======== Extracted data ========
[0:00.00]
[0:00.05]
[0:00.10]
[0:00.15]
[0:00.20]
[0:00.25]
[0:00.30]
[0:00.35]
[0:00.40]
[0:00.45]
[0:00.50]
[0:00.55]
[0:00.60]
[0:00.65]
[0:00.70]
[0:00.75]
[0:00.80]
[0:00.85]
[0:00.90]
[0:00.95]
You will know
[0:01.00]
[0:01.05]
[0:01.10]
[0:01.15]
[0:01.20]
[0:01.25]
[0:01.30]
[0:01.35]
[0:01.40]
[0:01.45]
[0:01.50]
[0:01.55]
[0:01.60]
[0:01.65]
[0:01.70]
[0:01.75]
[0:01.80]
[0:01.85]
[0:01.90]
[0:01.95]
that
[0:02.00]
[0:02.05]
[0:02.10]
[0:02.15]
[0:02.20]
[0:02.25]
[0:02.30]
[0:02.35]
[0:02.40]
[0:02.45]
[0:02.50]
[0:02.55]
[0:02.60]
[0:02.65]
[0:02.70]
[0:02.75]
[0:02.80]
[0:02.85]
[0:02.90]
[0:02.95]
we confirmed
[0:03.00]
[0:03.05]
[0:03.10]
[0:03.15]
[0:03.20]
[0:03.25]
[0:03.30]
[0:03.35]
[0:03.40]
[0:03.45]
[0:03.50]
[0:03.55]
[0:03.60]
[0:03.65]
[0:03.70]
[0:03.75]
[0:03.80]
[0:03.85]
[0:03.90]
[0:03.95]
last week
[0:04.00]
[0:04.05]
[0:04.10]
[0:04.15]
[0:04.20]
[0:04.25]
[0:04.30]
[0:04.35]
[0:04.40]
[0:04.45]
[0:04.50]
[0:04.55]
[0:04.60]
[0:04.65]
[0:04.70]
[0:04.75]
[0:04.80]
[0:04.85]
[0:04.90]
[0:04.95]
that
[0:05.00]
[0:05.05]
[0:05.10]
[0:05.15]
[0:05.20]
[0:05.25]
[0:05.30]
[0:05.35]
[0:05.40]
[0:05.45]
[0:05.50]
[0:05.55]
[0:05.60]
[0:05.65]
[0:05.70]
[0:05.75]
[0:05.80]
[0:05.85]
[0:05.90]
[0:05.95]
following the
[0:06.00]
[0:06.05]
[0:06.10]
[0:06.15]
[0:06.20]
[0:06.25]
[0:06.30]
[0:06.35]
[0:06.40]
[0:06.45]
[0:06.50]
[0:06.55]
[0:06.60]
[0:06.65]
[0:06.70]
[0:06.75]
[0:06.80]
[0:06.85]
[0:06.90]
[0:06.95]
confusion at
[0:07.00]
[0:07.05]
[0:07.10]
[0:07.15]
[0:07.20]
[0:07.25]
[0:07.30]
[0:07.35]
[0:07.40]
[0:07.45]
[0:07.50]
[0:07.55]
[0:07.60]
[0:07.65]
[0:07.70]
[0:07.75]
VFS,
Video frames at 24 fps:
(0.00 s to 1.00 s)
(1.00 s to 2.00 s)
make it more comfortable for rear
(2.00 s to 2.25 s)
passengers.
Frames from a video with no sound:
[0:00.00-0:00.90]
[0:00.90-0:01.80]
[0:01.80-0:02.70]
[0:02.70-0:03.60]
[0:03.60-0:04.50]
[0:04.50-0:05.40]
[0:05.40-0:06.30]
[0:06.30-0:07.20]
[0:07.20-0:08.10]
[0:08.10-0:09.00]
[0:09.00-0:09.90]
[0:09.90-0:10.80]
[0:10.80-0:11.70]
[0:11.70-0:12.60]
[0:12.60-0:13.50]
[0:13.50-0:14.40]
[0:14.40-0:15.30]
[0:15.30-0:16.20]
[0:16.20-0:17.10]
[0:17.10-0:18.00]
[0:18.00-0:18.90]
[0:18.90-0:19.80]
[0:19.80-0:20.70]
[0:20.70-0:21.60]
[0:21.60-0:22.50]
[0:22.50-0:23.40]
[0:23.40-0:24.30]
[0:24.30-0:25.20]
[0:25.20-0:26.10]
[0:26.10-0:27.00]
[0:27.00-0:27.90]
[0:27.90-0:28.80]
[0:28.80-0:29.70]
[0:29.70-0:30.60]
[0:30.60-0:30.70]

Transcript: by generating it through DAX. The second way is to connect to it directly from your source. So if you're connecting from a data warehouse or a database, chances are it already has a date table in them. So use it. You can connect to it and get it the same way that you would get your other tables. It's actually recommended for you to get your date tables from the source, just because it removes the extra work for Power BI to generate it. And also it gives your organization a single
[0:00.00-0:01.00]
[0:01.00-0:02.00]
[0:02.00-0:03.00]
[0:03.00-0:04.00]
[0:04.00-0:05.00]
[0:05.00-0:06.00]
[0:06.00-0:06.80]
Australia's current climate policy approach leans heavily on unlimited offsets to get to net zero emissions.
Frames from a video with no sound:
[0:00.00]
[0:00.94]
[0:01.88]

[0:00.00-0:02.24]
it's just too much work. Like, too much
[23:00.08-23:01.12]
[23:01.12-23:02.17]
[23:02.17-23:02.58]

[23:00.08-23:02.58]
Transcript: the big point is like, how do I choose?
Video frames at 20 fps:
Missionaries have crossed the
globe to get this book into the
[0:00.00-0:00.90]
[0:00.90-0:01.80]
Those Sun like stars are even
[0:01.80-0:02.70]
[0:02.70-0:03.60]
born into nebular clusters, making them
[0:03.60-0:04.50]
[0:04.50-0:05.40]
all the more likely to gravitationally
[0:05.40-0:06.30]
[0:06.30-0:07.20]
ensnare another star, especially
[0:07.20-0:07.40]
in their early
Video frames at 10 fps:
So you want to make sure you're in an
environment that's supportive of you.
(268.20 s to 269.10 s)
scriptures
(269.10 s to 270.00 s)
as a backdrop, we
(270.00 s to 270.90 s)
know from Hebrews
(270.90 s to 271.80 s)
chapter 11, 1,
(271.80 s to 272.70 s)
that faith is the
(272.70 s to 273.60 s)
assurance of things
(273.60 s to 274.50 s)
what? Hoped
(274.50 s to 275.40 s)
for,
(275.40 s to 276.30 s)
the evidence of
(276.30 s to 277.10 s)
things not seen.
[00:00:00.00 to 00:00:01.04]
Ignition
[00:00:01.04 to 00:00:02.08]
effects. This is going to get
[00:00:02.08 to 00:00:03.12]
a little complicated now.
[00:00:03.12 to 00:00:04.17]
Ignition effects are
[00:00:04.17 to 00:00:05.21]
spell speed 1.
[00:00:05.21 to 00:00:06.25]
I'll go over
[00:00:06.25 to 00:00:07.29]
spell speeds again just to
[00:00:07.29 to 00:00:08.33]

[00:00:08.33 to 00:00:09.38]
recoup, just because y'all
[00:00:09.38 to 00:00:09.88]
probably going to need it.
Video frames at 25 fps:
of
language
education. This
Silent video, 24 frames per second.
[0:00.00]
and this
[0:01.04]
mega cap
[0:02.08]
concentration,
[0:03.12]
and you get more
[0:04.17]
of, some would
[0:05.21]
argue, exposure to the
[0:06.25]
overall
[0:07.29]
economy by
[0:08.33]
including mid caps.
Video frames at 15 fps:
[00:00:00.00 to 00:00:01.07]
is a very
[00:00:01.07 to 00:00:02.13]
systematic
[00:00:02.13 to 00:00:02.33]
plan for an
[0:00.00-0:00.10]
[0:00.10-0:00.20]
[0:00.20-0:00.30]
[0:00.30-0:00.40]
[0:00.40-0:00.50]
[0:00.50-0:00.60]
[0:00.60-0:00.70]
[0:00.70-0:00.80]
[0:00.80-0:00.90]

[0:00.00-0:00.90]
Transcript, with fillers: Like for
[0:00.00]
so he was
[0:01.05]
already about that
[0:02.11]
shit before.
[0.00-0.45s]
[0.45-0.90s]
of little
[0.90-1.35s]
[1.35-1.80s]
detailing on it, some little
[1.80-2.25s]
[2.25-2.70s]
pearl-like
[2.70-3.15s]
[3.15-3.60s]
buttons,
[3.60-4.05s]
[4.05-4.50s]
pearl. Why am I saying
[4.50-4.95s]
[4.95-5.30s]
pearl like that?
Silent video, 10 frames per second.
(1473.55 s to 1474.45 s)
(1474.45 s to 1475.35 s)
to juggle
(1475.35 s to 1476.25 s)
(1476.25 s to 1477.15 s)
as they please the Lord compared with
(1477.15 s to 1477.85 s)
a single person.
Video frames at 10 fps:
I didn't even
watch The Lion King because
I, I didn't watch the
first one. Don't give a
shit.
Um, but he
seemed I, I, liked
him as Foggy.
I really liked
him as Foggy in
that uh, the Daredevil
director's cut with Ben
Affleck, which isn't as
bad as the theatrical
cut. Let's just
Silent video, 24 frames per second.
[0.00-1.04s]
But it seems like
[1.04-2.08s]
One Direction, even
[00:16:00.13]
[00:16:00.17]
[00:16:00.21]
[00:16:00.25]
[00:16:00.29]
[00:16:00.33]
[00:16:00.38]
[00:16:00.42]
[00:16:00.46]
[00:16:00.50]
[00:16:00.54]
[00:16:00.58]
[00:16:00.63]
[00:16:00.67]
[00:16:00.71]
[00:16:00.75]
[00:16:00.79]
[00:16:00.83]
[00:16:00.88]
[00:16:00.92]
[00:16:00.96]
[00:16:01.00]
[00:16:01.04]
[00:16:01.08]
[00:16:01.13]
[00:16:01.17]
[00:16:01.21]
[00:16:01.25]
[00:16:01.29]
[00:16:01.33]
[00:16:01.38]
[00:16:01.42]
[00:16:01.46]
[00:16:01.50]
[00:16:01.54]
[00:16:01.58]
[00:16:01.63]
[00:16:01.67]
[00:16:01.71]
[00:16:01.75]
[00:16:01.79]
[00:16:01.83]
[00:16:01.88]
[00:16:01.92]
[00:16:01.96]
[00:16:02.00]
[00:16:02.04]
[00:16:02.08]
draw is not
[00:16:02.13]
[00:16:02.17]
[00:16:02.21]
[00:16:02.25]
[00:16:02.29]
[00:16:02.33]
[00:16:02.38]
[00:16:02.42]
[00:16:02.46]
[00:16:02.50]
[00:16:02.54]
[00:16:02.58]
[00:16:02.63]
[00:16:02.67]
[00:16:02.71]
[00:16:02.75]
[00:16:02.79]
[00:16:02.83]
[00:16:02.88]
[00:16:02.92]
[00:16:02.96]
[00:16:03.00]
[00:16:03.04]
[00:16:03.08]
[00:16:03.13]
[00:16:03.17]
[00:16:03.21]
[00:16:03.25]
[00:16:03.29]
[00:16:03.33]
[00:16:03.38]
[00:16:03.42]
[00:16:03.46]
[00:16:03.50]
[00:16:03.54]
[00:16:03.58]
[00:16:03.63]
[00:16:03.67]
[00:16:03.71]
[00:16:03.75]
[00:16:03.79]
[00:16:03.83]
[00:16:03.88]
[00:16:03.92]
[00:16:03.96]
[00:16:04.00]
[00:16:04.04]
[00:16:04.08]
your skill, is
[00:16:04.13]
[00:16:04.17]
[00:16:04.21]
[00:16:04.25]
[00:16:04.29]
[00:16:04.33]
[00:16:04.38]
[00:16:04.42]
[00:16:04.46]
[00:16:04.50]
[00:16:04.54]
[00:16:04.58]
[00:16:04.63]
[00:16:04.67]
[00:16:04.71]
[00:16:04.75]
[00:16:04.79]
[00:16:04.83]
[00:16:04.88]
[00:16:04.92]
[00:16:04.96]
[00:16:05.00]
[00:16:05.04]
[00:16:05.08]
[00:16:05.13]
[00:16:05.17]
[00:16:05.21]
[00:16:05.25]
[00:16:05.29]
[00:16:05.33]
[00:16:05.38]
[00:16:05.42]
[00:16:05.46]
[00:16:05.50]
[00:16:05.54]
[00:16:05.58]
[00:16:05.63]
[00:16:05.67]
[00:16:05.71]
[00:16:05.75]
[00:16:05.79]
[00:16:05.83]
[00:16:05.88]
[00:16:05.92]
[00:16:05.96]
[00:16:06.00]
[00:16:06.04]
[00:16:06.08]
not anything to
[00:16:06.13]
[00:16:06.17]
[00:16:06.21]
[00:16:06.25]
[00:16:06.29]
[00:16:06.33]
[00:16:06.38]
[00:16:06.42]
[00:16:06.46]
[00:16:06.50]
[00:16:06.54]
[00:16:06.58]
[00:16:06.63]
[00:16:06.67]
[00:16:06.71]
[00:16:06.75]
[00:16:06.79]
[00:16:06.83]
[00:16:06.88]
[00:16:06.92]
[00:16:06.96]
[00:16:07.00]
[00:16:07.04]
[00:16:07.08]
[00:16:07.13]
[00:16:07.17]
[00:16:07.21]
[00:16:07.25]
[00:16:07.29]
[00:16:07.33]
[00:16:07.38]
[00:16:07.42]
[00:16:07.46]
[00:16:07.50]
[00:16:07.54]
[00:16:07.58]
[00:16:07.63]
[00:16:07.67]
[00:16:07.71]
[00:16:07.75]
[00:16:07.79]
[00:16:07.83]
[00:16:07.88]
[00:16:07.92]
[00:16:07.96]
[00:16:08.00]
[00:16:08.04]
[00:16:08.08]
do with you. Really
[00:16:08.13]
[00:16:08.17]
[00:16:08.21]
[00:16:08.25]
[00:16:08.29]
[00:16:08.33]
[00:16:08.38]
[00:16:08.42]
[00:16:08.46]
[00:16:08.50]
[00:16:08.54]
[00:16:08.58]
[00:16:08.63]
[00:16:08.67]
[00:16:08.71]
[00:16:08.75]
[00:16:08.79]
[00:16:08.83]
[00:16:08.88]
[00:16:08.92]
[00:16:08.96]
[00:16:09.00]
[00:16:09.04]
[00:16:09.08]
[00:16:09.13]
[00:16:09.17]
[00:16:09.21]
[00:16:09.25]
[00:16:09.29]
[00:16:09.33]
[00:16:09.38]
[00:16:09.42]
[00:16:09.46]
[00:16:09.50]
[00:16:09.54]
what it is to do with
========
Here the output must be the lines above from the line with "[00:16:06.50]" to the line with "[00:16:07.54]", both included, duplicated word for word and nothing else.

* _Answer section_
[00:16:06.50]
[00:16:06.54]
[00:16:06.58]
[00:16:06.63]
[00:16:06.67]
[00:16:06.71]
[00:16:06.75]
[00:16:06.79]
[00:16:06.83]
[00:16:06.88]
[00:16:06.92]
[00:16:06.96]
[00:16:07.00]
[00:16:07.04]
[00:16:07.08]
[00:16:07.13]
[00:16:07.17]
[00:16:07.21]
[00:16:07.25]
[00:16:07.29]
[00:16:07.33]
[00:16:07.38]
[00:16:07.42]
[00:16:07.46]
[00:16:07.50]
[00:16:07.54]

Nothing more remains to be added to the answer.